No Refuge: Border Patrol Deals With Afghan Refugees

The Afghanistan crisis and the southern border crisis are now colliding. A new report says U.S. Border Patrol agents are being asked to voluntarily travel to Afghanistan to help process refugees after that country's fall to Taliban rule. This as thousands of Afghan refugees are already on the way to Texas and other states.

Mark Krikorian, executive director of the Center for Immigration Studies, says this is the last thing border agents need to deal with as they continue to deal with the record surge at the southern border. "The morale of border patrol agents is rock bottom," he tells KTRH. "Because they're not able to actually patrol the border."

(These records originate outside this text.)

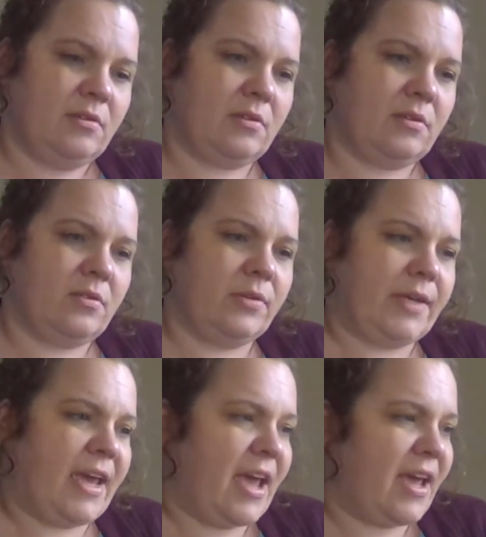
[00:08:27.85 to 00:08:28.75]

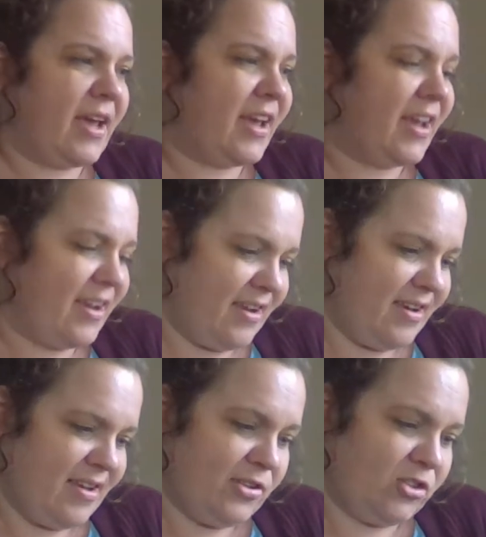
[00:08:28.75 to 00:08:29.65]
Okay,
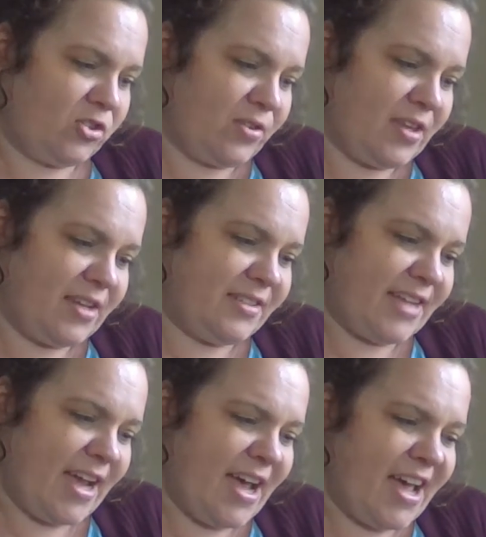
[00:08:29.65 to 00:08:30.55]
so then
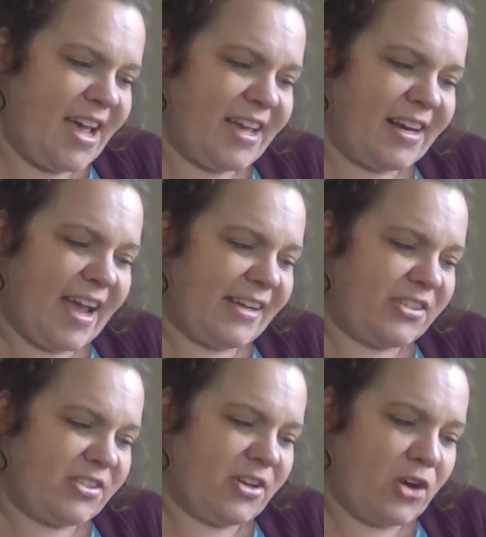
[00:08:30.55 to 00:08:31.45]
Dad
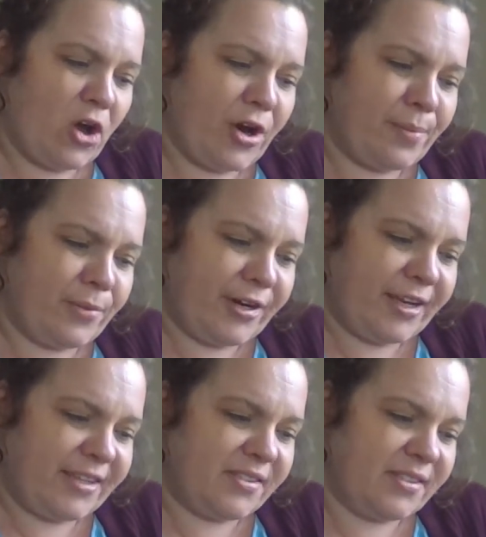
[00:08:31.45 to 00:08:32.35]
asked an
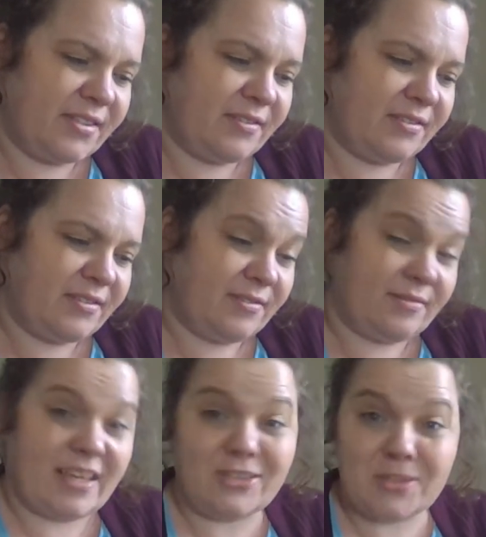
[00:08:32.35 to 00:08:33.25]
arborist,
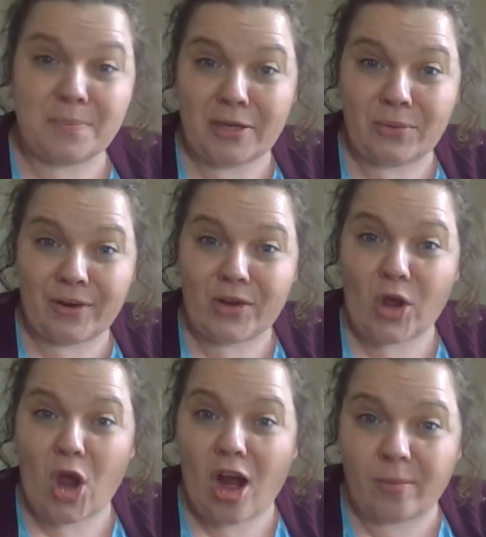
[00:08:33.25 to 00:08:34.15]
that's a big word,
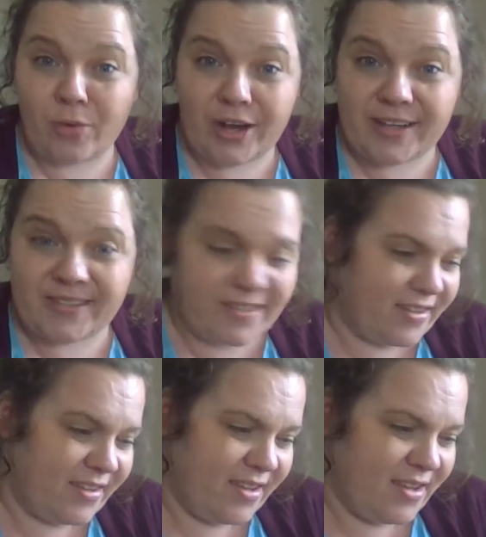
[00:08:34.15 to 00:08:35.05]
arborist,
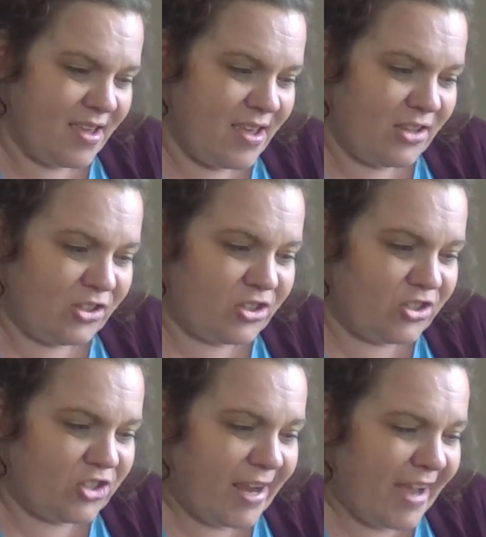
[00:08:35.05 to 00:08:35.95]
to
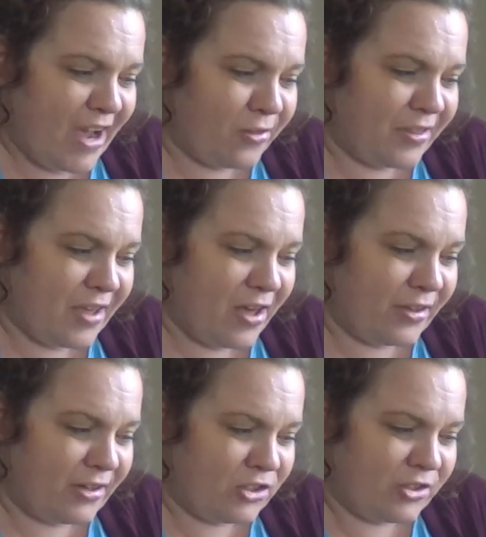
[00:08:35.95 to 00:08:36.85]
check out the
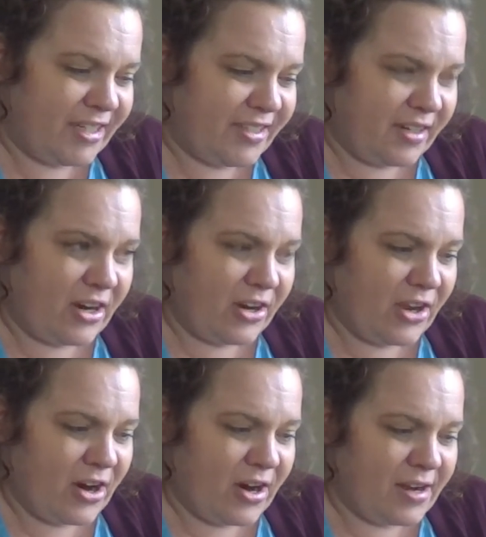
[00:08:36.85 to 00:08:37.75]
other trees in our
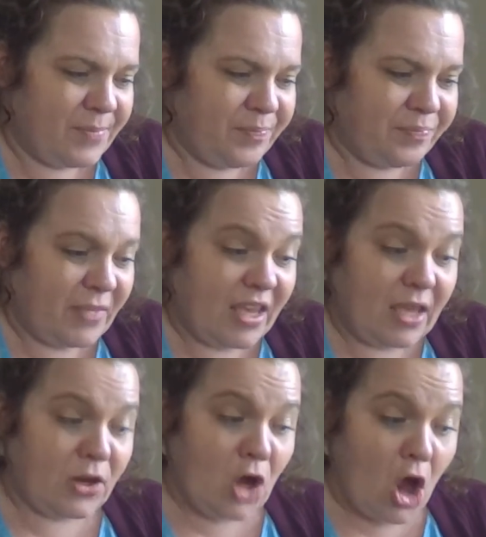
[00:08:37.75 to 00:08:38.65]
yard.
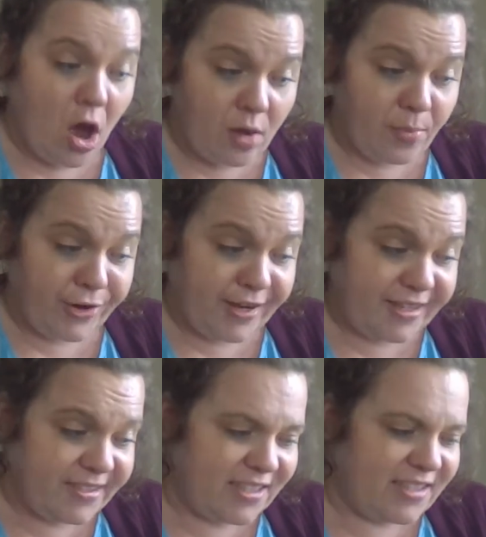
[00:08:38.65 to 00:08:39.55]
An
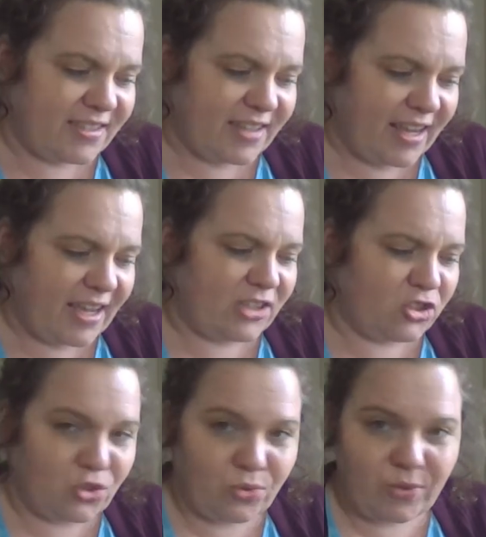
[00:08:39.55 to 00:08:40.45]
arborist is like a
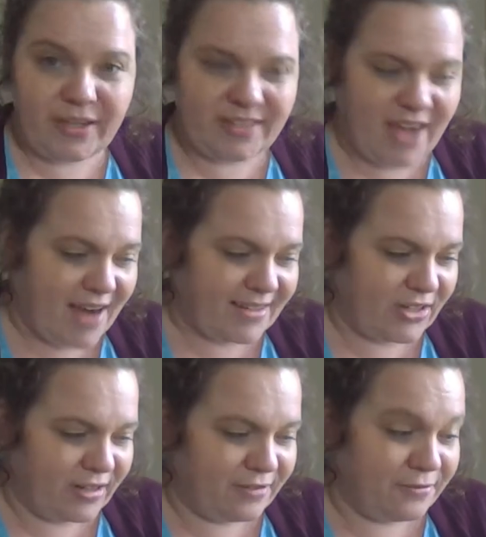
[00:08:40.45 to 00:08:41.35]
tree
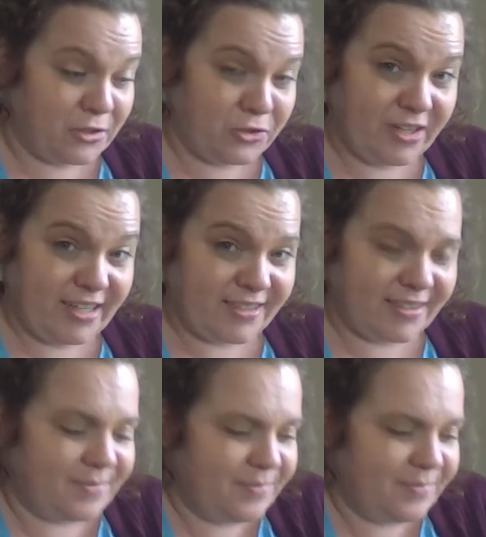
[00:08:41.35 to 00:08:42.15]
doctor for trees.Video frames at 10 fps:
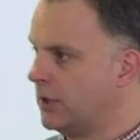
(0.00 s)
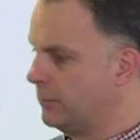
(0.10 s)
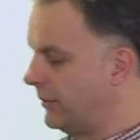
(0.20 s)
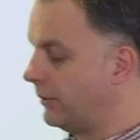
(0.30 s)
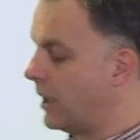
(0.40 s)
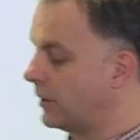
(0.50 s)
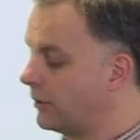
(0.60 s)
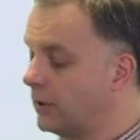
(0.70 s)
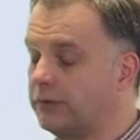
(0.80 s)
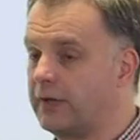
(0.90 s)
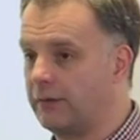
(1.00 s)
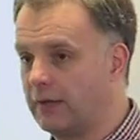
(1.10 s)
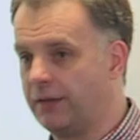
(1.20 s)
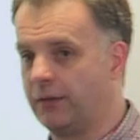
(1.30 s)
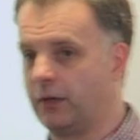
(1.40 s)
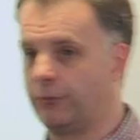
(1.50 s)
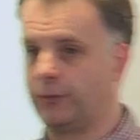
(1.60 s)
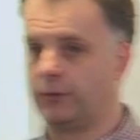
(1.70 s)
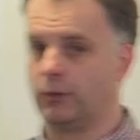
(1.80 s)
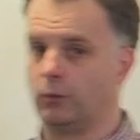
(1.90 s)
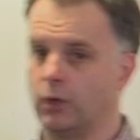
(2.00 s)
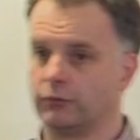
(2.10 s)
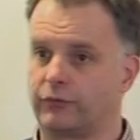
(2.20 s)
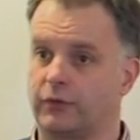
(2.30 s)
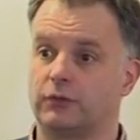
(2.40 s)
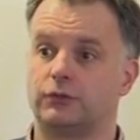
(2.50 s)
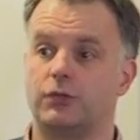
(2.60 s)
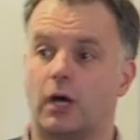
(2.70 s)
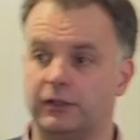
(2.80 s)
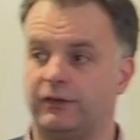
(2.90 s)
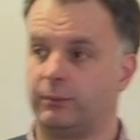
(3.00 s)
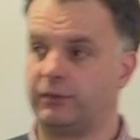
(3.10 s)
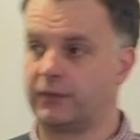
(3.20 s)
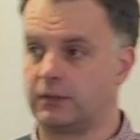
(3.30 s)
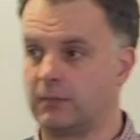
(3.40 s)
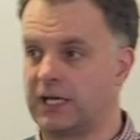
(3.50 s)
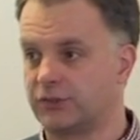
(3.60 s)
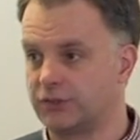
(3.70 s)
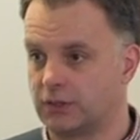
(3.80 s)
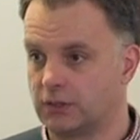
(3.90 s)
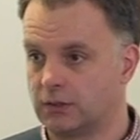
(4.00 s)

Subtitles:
but there are grants out there that want 90% match.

"All (border agents) are doing, especially in Texas, is processing illegal aliens, most of whom are released into the United States," Krikorian continues. "The idea that now they're going to be sent to Afghanistan to process more people, is almost too ridiculous to be true."

The surge of Afghan refugees fleeing the war-torn and terrorist-run nation also highlights the abuses of the refugee and asylum system on display at the southern border, according to Krikorian. "If you're talking about people fleeing Afghanistan because they're going to be beheaded, because they were working with the U.S. Army, that's an actual refugee," he says. "But someone whose farm isn't doing well in Guatemala, or who has high crime in his town in Honduras, is not a refugee."

"You see how fake the refugee claims are of almost everybody on the southern border, when you compare them to real refugees."

Krikorian believes the Biden administration is simply floating a trial balloon with this request to agents. "I think they're trying to see whether they're just going to be laughed off by border patrol agents, which I expect is going to be the case," he says.